-Gente imbécil hay en todas partes, no hagas caso.- fue lo
que le dijo su madre nada más terminar de hablar. “Pues entonces todo el mundo
es imbécil ” pensó para sus adentros. Acababa de sufrir otra cena con esos
amigos que no conocía demasiado, pero lo justo para no poder rechazar sus
planes. De aquellos que conoces en Ibiza un verano en el que estabais hasta las
cejas continuamente o en el voluntariado de la Cruz Roja en Orcasitas cuando
acabaste el instituto, tal vez esos hijos de esos viejos amigos de tus padres
con quien jugabas de niña y te diste algún beso. No sabía por qué seguía yendo
si no podía aguantar más de tres comentarios sin poner los ojos en blanco. Y
nunca decía nada, porque se sentía en semejante compromiso que mostrarse en
desacuerdo sería casi una falta de respeto. Siempre eran cenas políticamente
correctas, en las que el mundo iba como la seda, estaban saliendo de la crisis
(que lo decían en la tele) y la brecha salarial era un invento de las
feminazis. A veces se acordaban de los pobrecitos de África y la India,
aquellos que realmente sí lo pasan mal, luego recordaban lo ineptos que eran
sus políticos y mostraban su incredulidad frente a la incapacidad de formar
gobierno. Claro que todos los políticos son iguales, qué vergüenza de país.
Ellas le enseñaban la foto de aquel chico que estaba tan tremendo pero que
desgraciadamente tenía novia (y ella no sabía como decirles que a la que
encontraba tremenda era a la novia) y le preguntaban si no había pensado nunca
en casarse. Le hervía la sangre y se le hinchaban las venas de la frente, la
cara se le ponía del color del comunismo y lo único que conseguía hacer era
disculparse para ir al lavabo. ¿Por qué no podía hablar? Había algo que le
impedía expresar su opinión. Tal vez el miedo a enfrentarse con gente que no
iba a cambiar de idea y que iba a usar todos los argumentos que ella sabía
desmontar con facilidad, pero que temía se trabase a mitad del debate. Tal vez
dejar en evidencia a sus padres, que los viejos amigos se llevaran un chasco o
incluso se ofendiesen.

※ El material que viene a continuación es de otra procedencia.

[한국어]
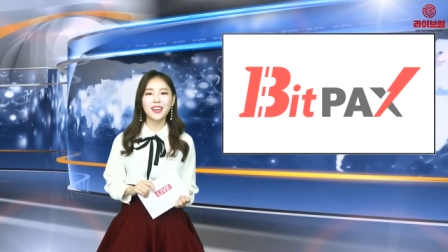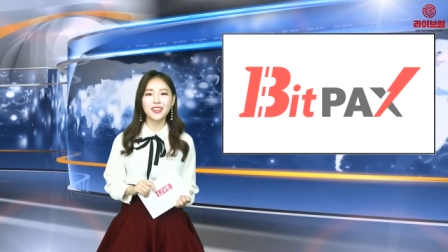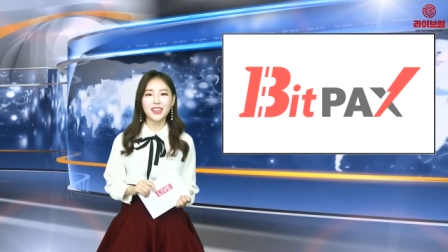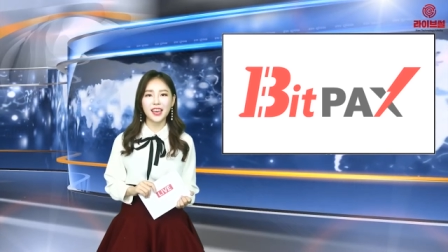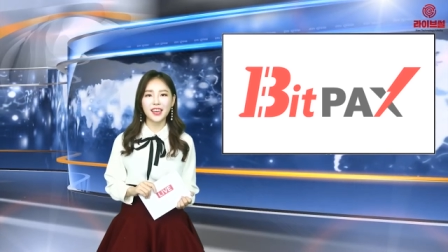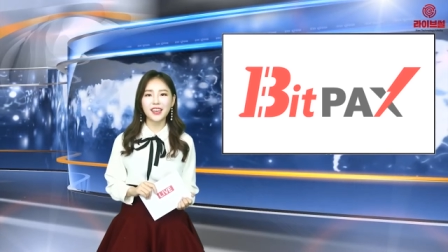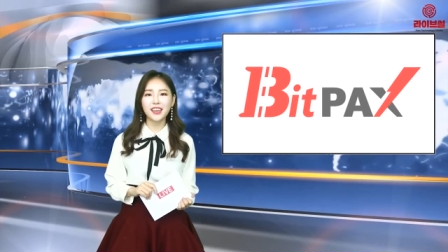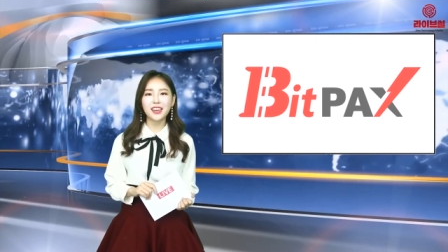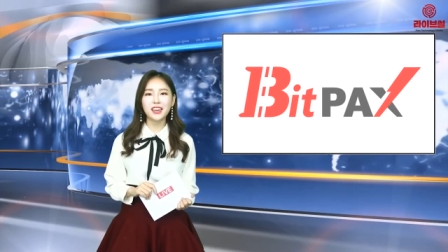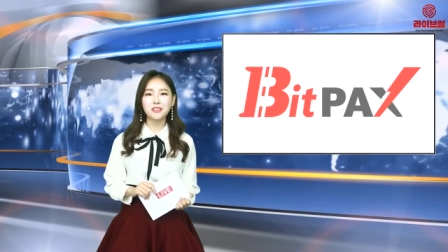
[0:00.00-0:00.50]

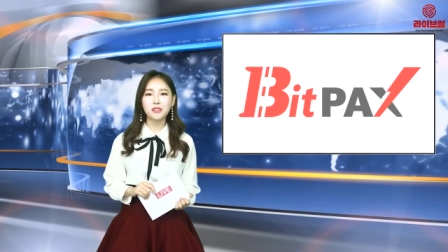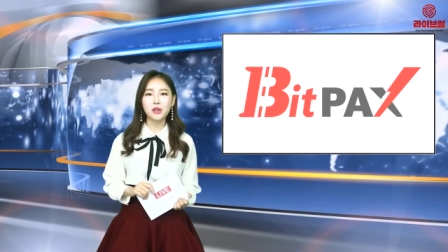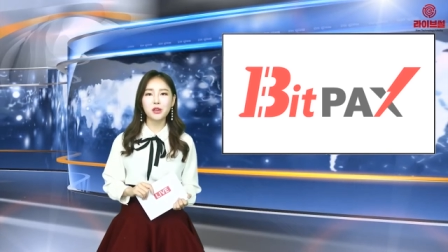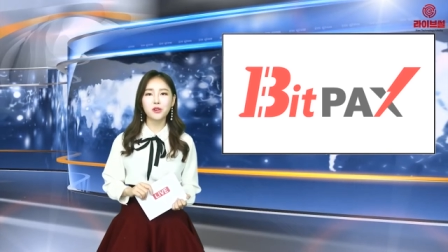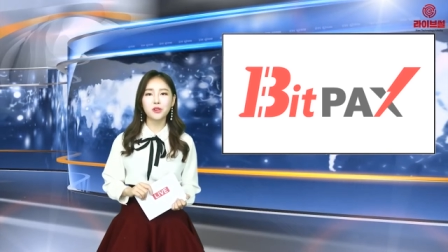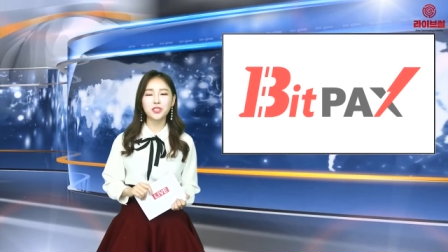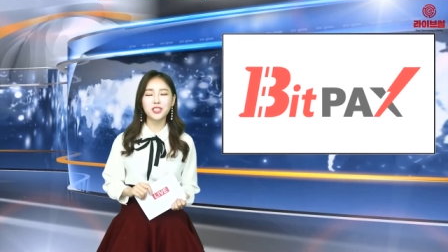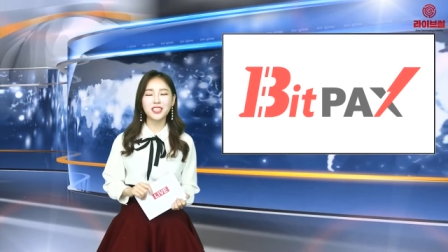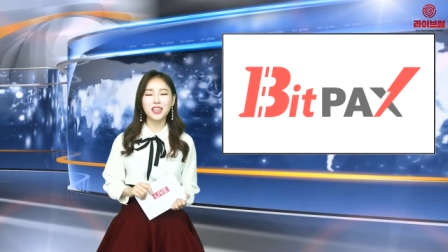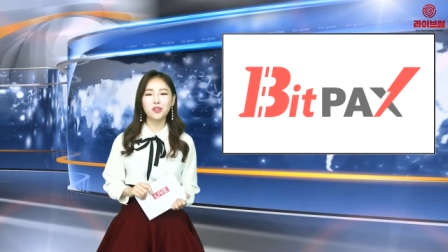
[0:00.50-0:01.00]
계기가 될
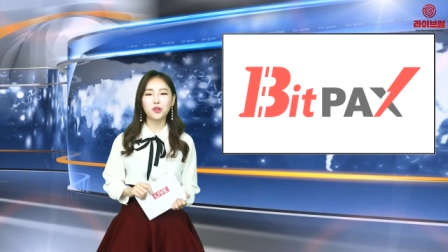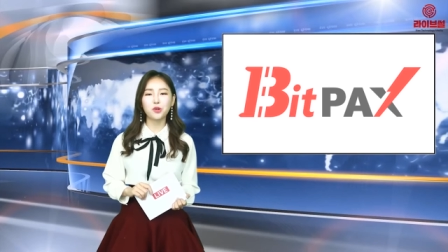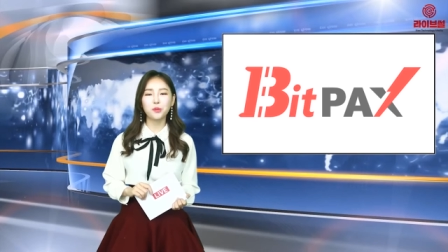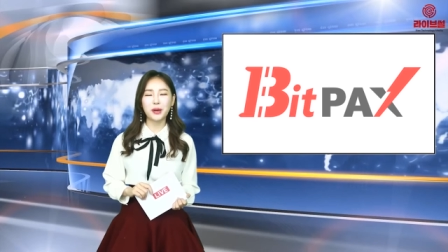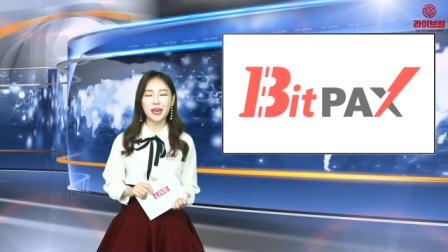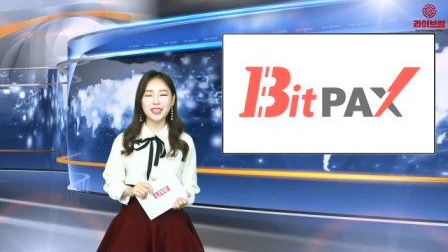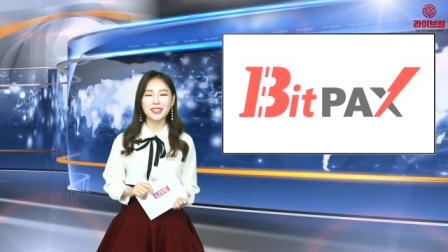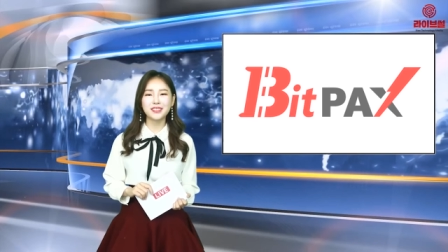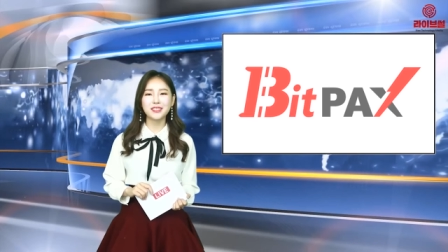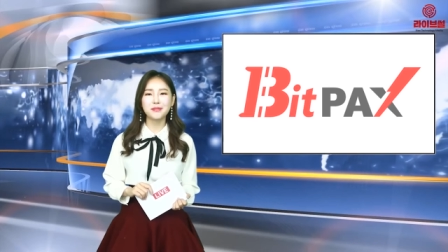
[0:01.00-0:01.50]
것이라고
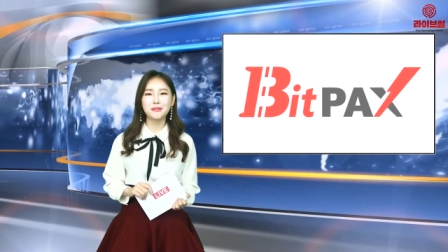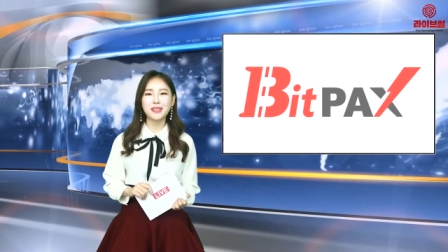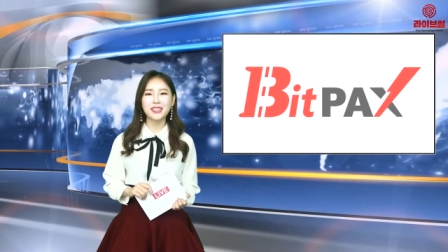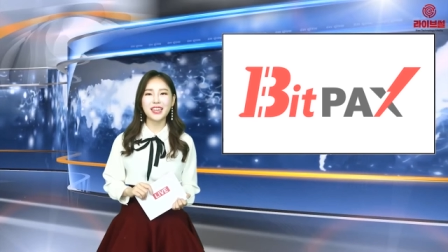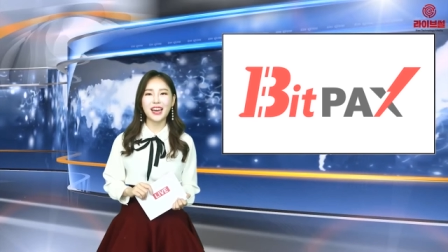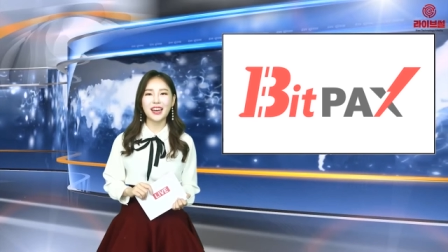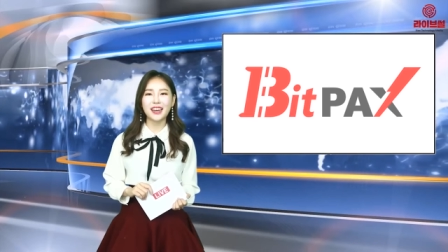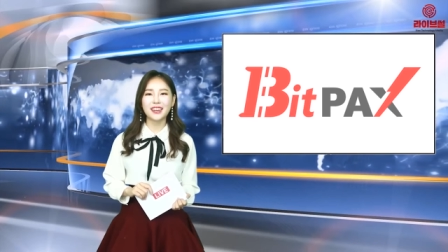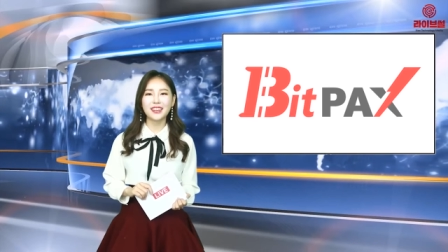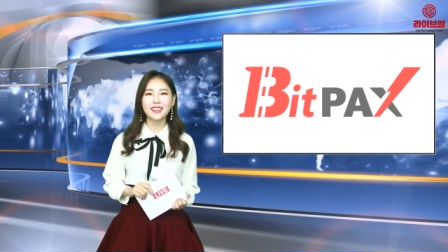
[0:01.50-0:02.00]

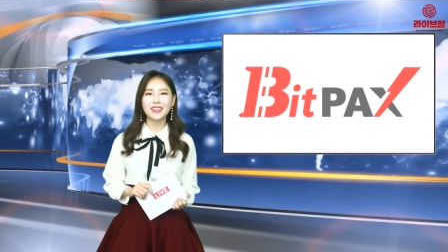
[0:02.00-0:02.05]
말했습니다.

Sobre todo que la tomasen como una loca extremista según
ellos, cosas de la edad, fases. Que invalidaran su palabra. Porque al fin y al
cabo, ¿qué más da? ¿Por qué no podía denunciar las barbaridades que sus
supuestos amigos y amigas soltaban entre bocado y bocado?
“Gente imbécil hay en todas partes” pero cada vez se lo
creía menos. Cada vez se daba más cuenta de que era una cosa estructural, un
pensamiento incrustado en las mentes de millones de personas (tal vez siete
millones, seguramente muchos más) que se negaban aceptar la realidad, a
renunciar a sus privilegios, a reconocer que eran opresores u opresoras y que
estaban ejerciendo esa opresión quisieran o no.
Colgó el teléfono y volvió a la terraza, donde los demás
estaban empezando el segundo gin tonic.
-Uy, qué cara traes. Alguien echa de menos un buen polvo…-
dijo con sorna uno de los invitados.
-No echo de menos nada, muchas gracias.
Silencio. Hasta aquí habíamos llegado.
-Marta, era una broma, no te lo…
-Estoy un poco harta de vuestras bromas, esas bromas en las
que el sujeto es siempre un negro o un moro, una mujer o un maricón. Siempre
están protagonizadas por gente que, casualmente, vive en una opresión
constante. Son chistes racistas, homófobos y machistas. Dais vergüenza. Os hacen
gracia porque vosotros no lo sufrís.
-Marta, por favor…
-No, por favor no, eso lo debería decir yo. Cuando os maten
por vuestra condición racial, social o de orientación sexual me diréis si os
hace tanta gracia.
Cogió el bolso y se encaminó hacia la puerta.
-Tienes un trocito de algún animal muerto entre los dientes.